◆ **EXERCISE INSTRUCTIONS**: Without the pictures, output the records below word for word.

□ □ □

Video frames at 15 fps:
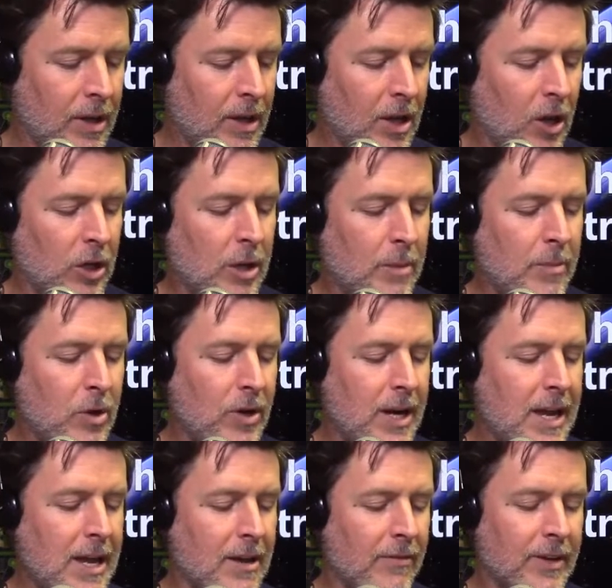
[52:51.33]
a
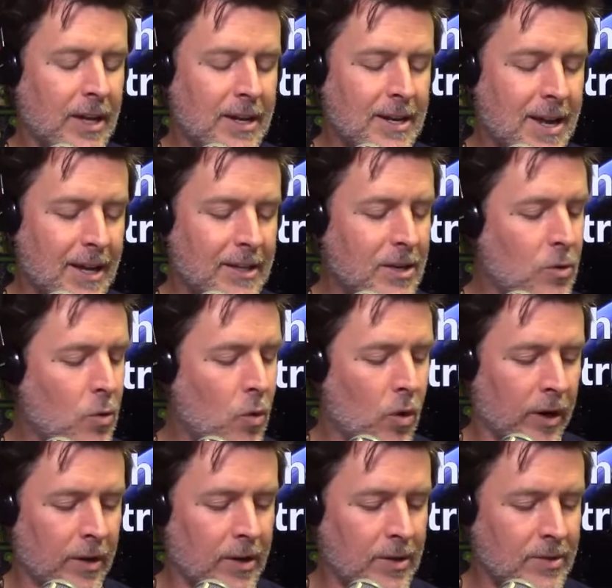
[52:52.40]
community of connected
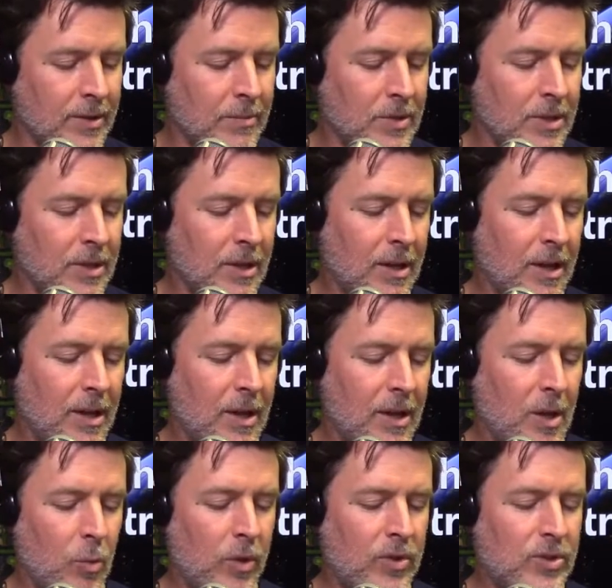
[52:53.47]
organisms,
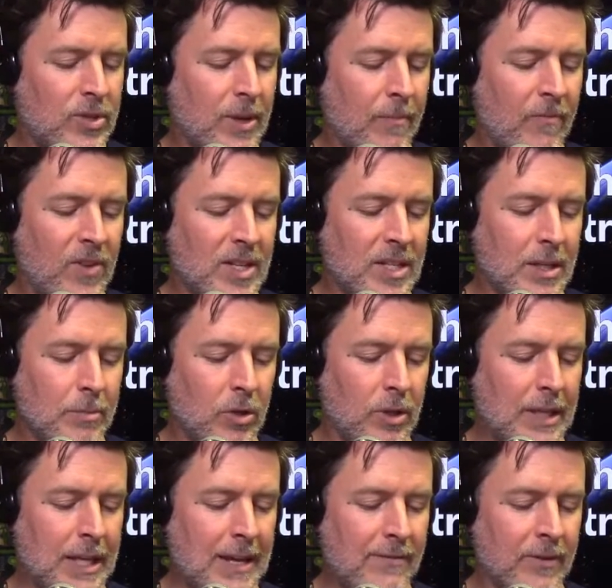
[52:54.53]
with some
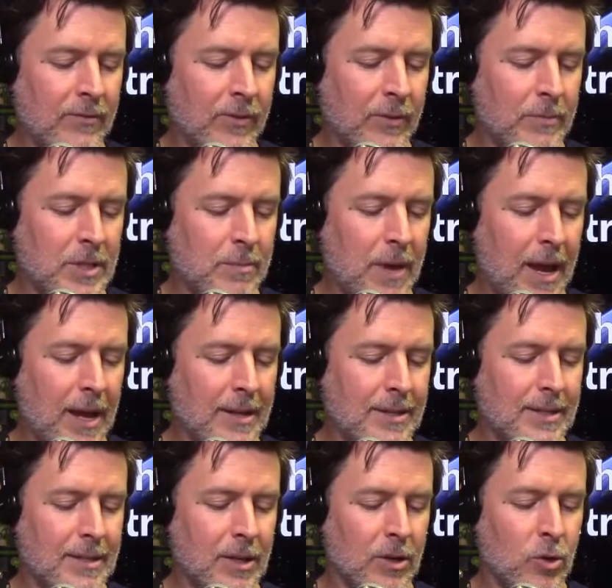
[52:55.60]
visible even from
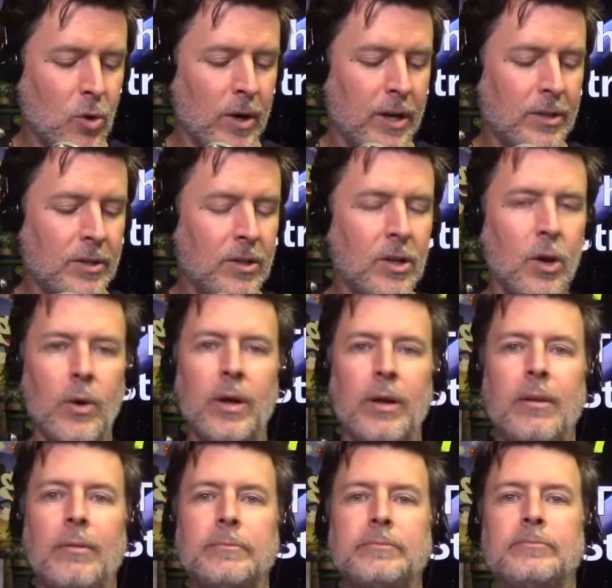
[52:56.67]
space, according to NOAA.
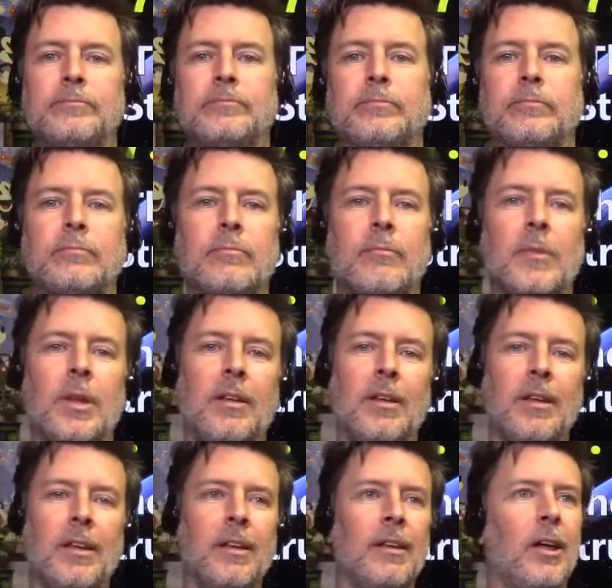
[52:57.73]

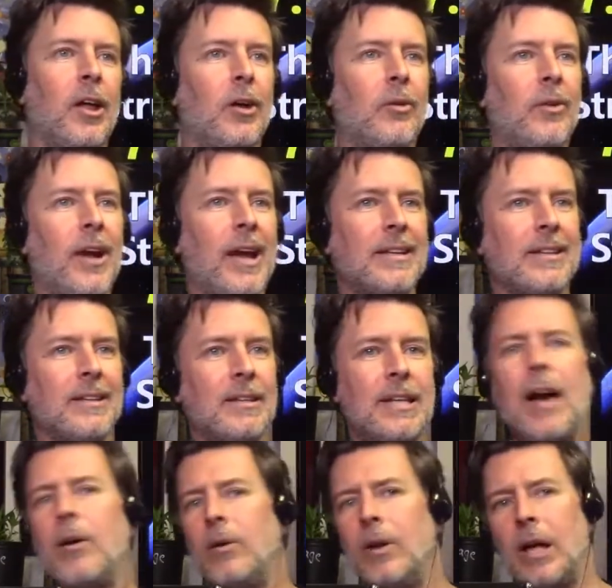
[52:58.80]
All right.
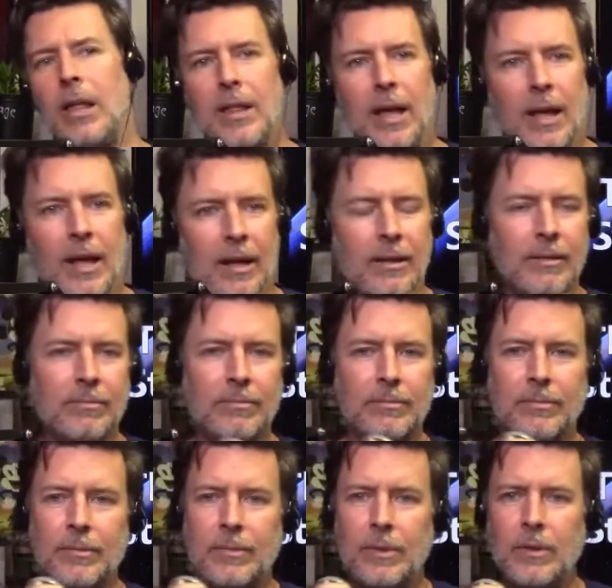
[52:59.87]
Yeah,
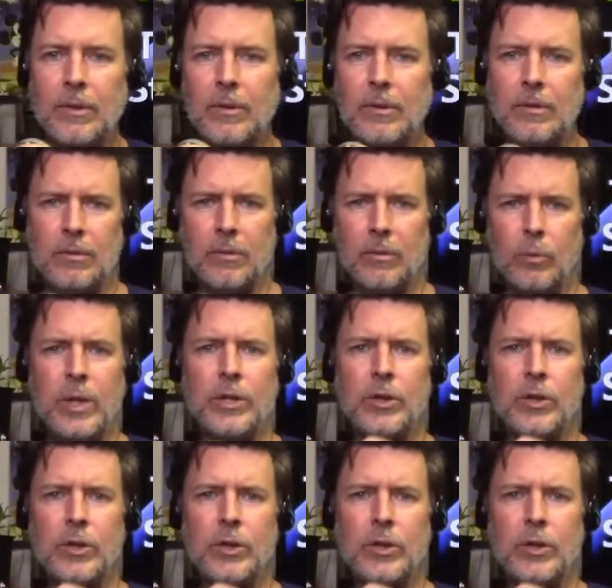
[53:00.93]
we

□ □ □

◆ **WRITTEN REPLY**:
Video frames at 15 fps:
[52:51.33]
a
[52:52.40]
community of connected
[52:53.47]
organisms,
[52:54.53]
with some
[52:55.60]
visible even from
[52:56.67]
space, according to NOAA.
[52:57.73]

[52:58.80]
All right.
[52:59.87]
Yeah,
[53:00.93]
we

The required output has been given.